Experiment in Moll

Inoffizielle Uraufführung in Kreuzberg: Die US-Gruppe Lambchop hat Murnaus Stummfilm „Sunrise“ neu vertont

Es ist schon skurril genug, wenn eine Gruppe ihre beiden nächsten Platten gleichzeitig auf den Markt bringt und durch lustige Titel wie „AWCMON“ und „NOYOUCMON“ (etwa: „Ach, hab dich nicht so“ – „Nein, hab DU dich nicht so“) miteinander korrespondieren lässt. Skurriler wäre es da nur noch, einen Stummfilm von 1927 mit Musik aus dem Jahre 2004 zu unterlegen. Weil sie von den Machern des „San Francisco International Film Festival“ darum gebeten wurden, haben Lambchop also „Sunrise“ von Friedrich Wilhelm Murnau neu vertont – am Dienstagabend gab’s in einem Kreuzberger Off-Kino eine inoffizielle Vorführung des Werks.

Anwesend war auch Kurt Wagner, der stets mit Baseballkappe bedeckte Kopf der Gruppe: „Wir hatten es uns zur Aufgabe gemacht, für die neuen Platten jeden Tag einen neuen Song aufzunehmen“, erzählt er, mit dem Bier in der Hand am Tresen lehnend, „da war die Sache mit dem Film eine schöne Abwechslung“.

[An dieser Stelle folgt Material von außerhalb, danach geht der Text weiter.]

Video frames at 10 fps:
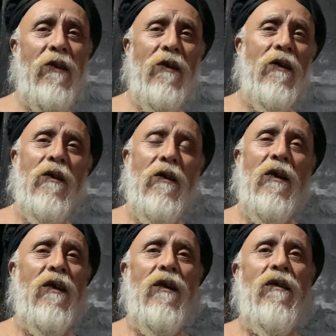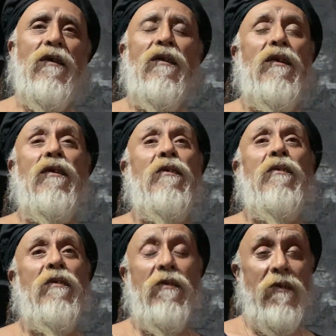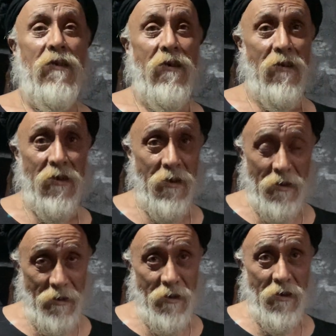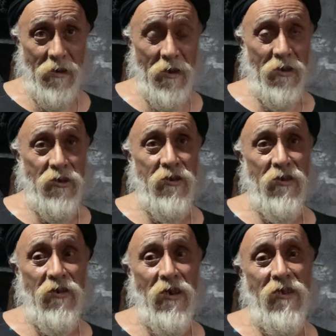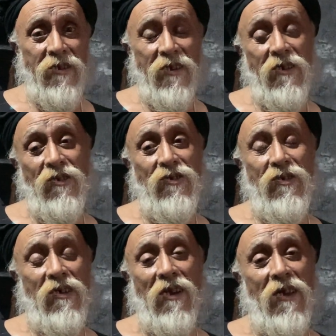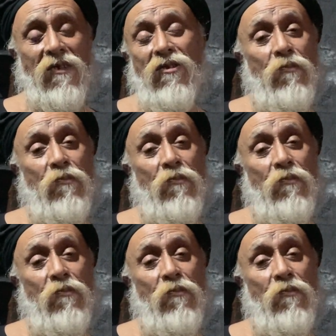real thing is working with people and helping. Yes, the real thing is like the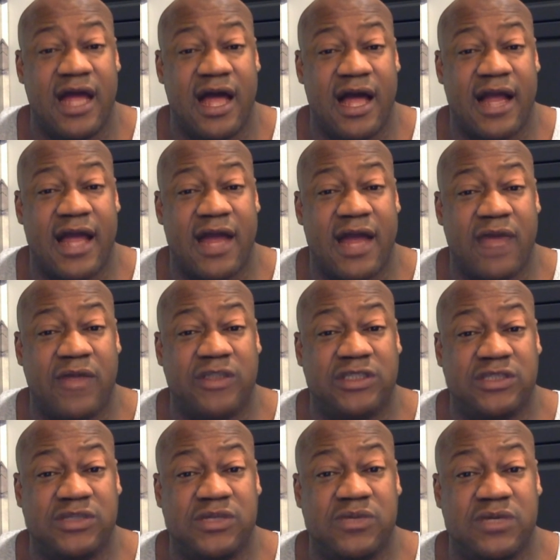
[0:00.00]
I kind of wish
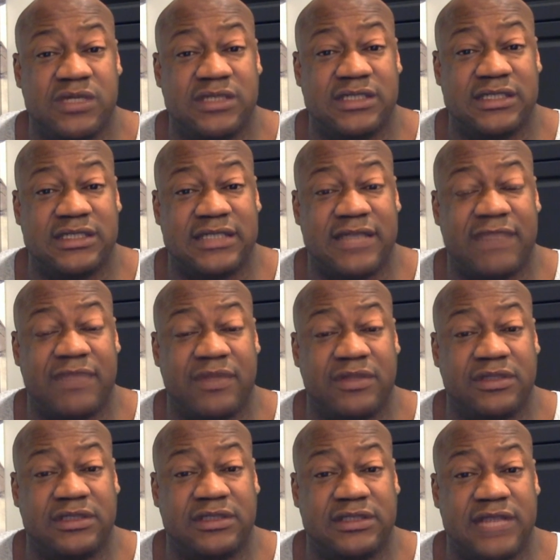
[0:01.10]
he, he was in a death
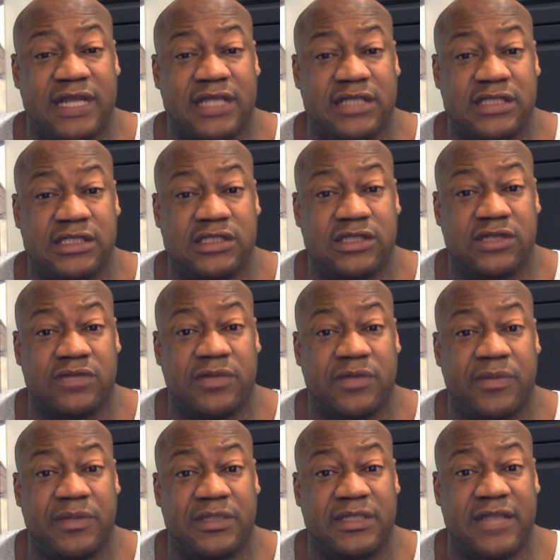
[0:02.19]
penalty state because he deserved to be
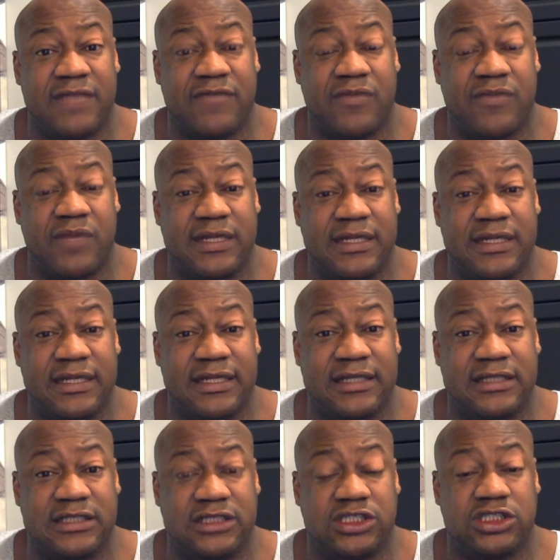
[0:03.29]
put to death for what he did. The
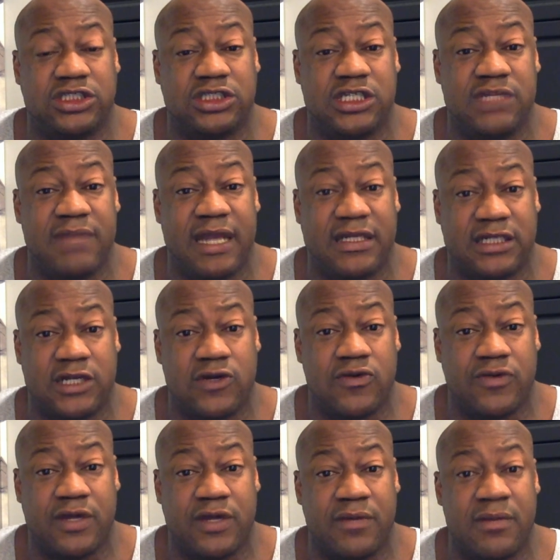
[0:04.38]
decision he made to kill
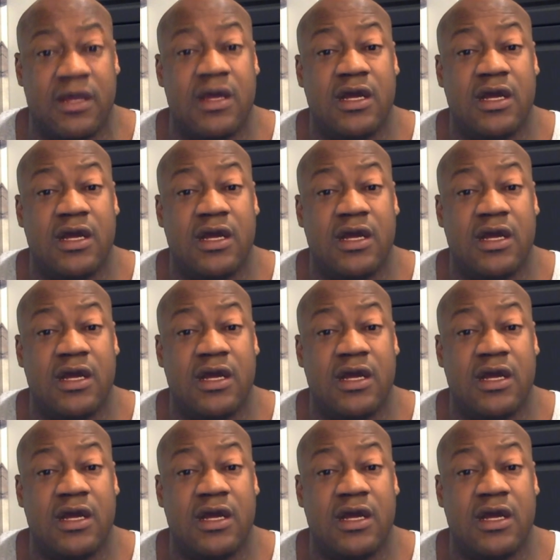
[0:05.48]
them.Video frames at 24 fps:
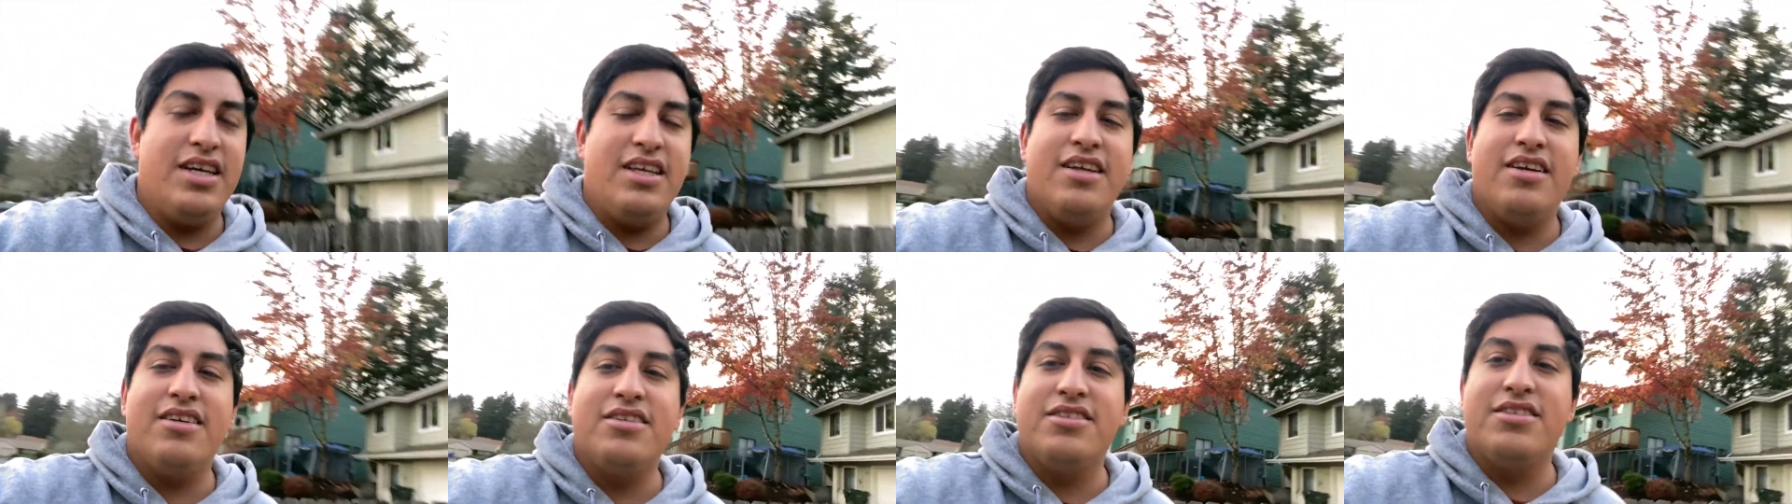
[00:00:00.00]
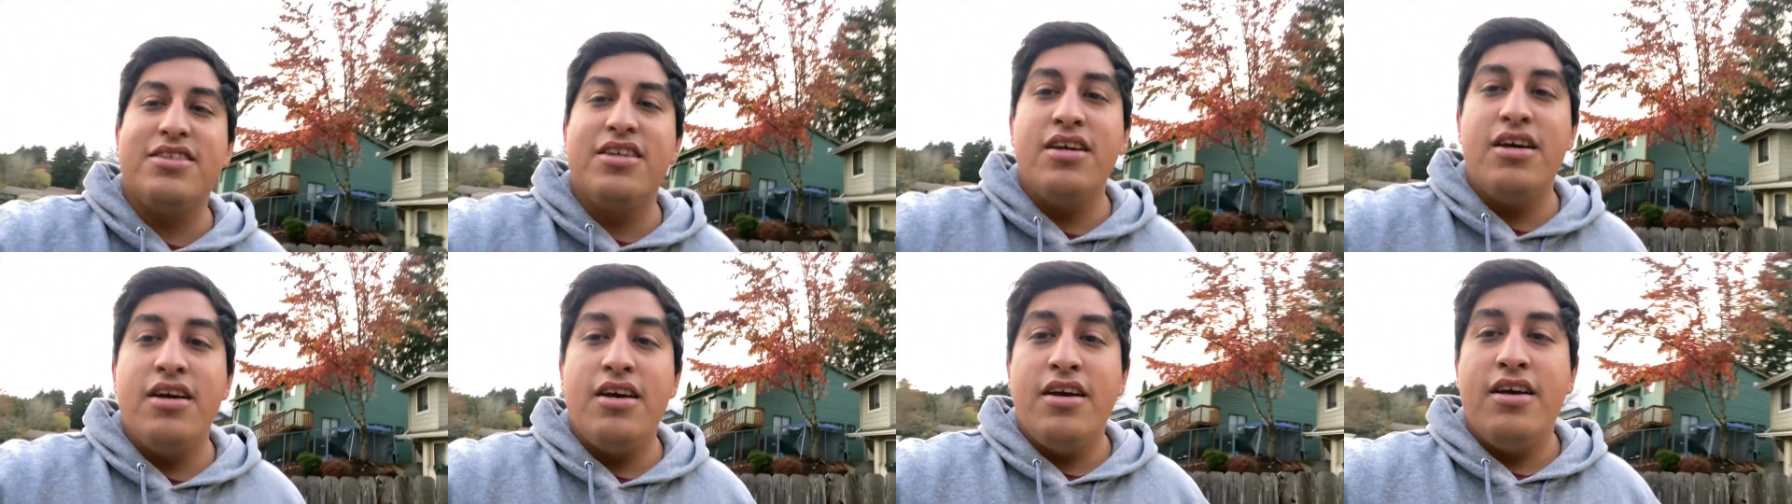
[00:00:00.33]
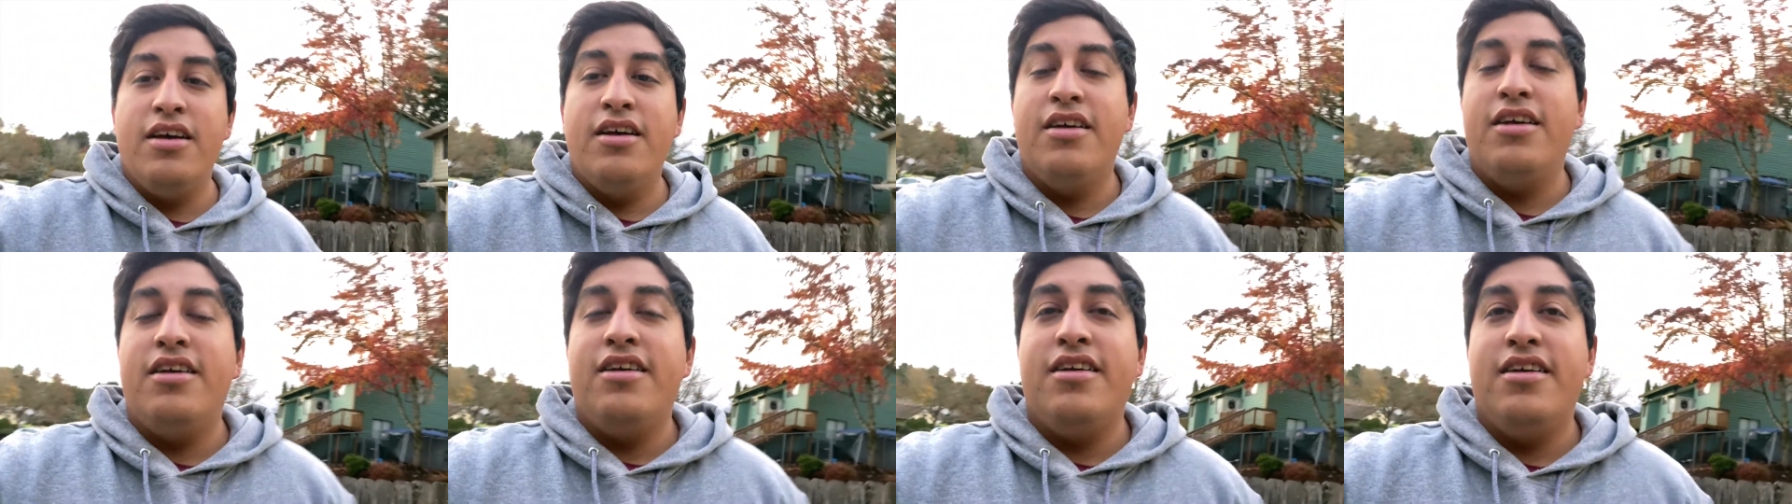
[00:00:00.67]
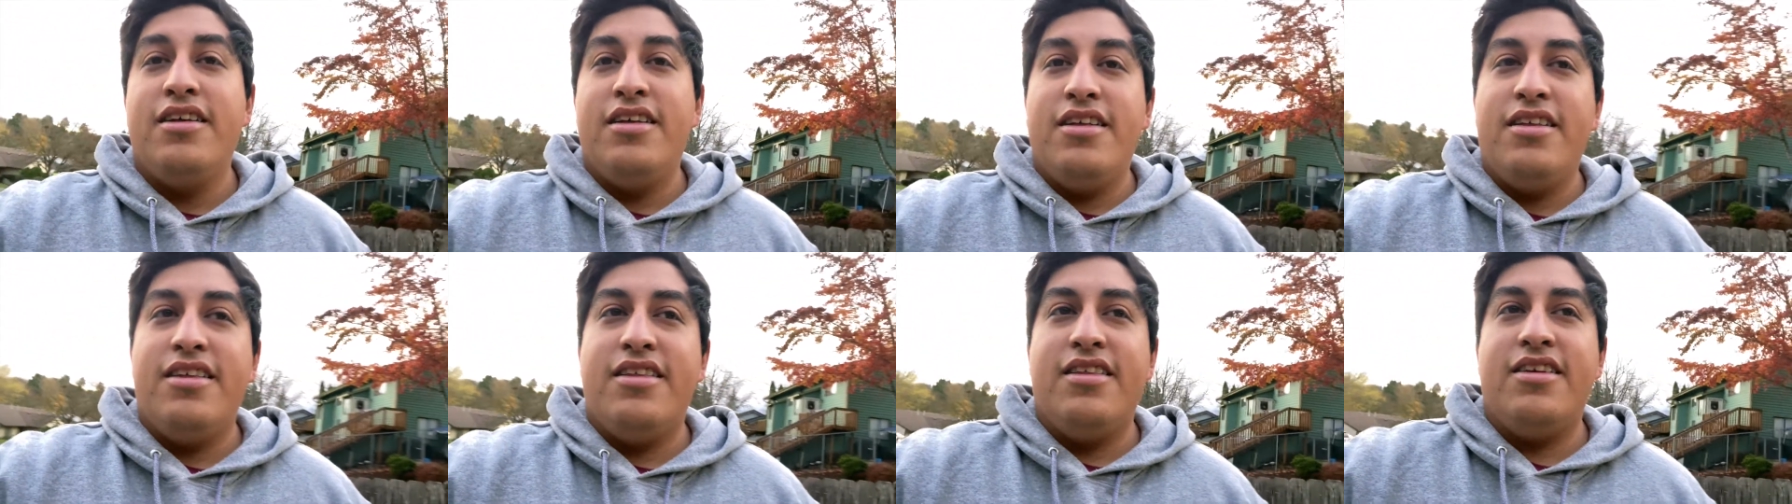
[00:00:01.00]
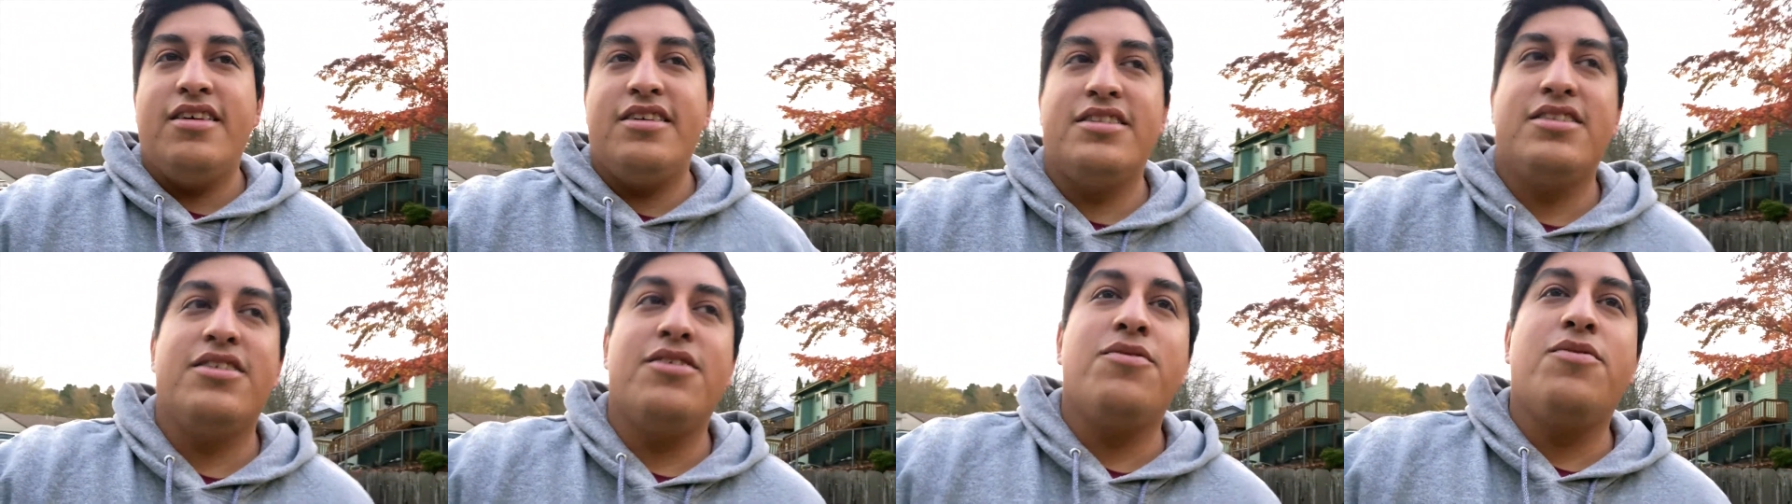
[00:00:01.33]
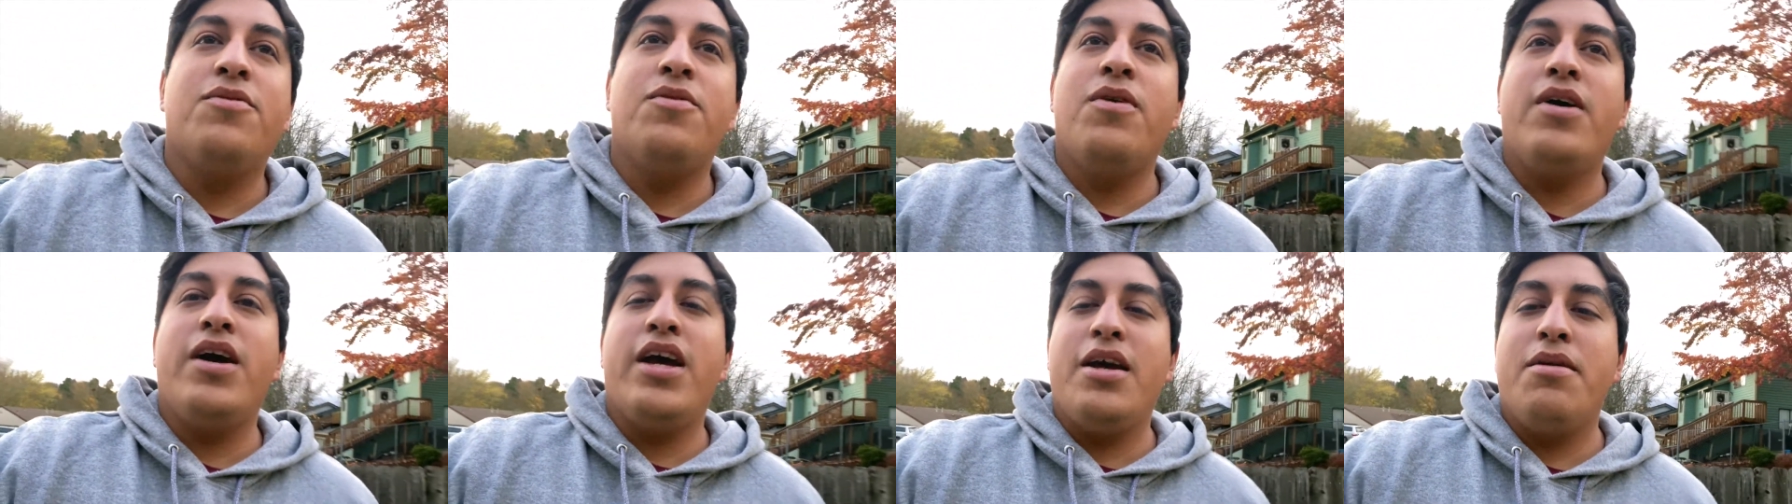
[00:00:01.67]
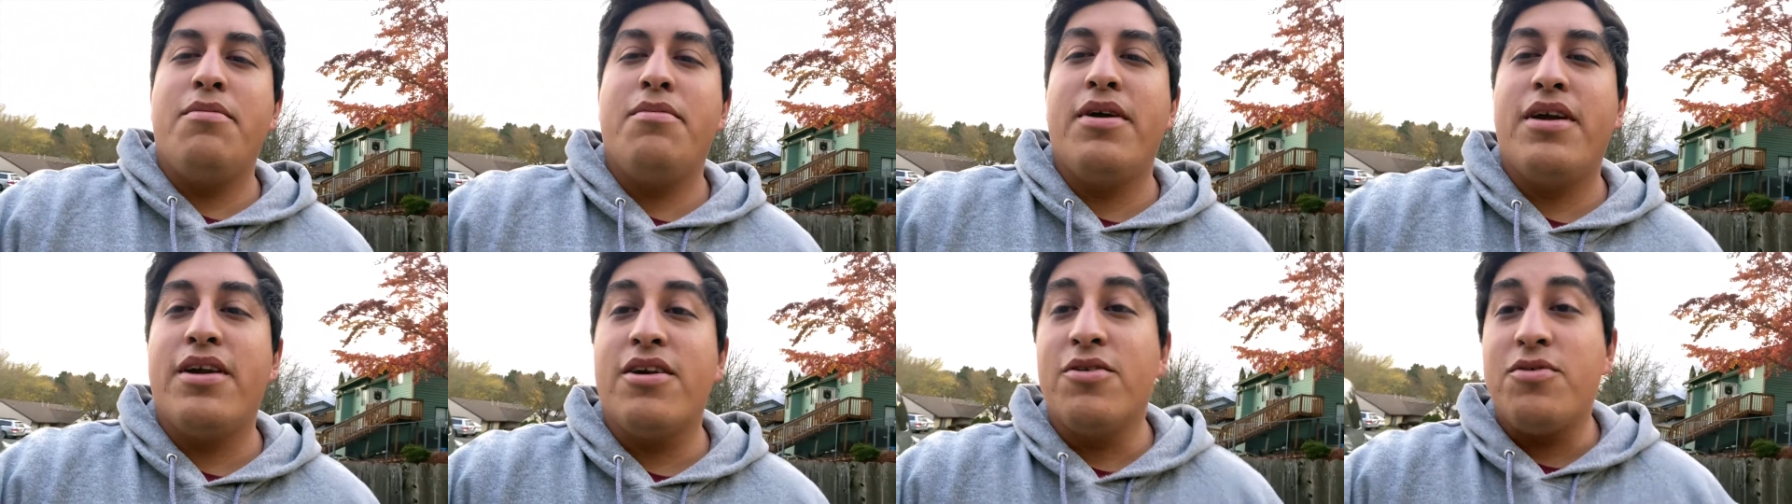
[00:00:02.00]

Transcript: There's a way better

Und eine Herausforderung. Tatsächlich scheint der verhaltene Folk von Lambchop wenig mit den Bildern von Murnaus naturalistischem Melodram gemein zu haben. „Sunrise“, Murnaus erste Arbeit in den USA, basiert auf Hermann Sudermanns „Die Reise nach Tilsit“ und erzählt die Geschichte eines einfachen Bauern, der sich in eine andere Frau verliebt und auf ihr Betreiben versucht, seine Gattin auf einer Bootsfahrt in die Stadt zu ertränken. Stattdessen erkennt er in der Metropole seine wahre Liebe und rettet ihr, als sie auf der Rückkehr in einen Sturm geraten, sogar das Leben. Mit seinen Überblendungen, Doppelbelichtungen und der „entfesselten“ Kamera gilt „Sunrise“ heute als Meilenstein der Filmgeschichte.

Im Gegensatz zu ähnlichen Projekten – wie etwa die detailgetreue Neuvertonung von Eisensteins „Panzerkreuzer Potemkin“ durch die isländischen Knispel-Elektroniker von Múm – hat Kurt Wagner die Musik nicht sklavisch an die Bilder gebunden. Die Songs bleiben als typische Lambchop-Kompositionen erkennbar, nur die Tempi sind dem Erzählrhythmus der Geschichte untergeordnet.

Und weil Wagner weitgehend der Versuchung widersteht, die Stimmungen einzelner Szenen mit akustischen Effekten zu verstärken, vermeidet er Redundanz und Aufdringlichkeit. Film und Musik bleiben Künste von eigener Geltung. Wo sie einander dienen, erreichen sie bisweilen bezaubernde Augenblicke von audiovisuellem Gleichklang. Wozu Wagner noch während des Abspanns applaudiert wird. Doch der blockt mit erhobenen Händen ab: „It’s not about Lambchop, it’s about Murnau“.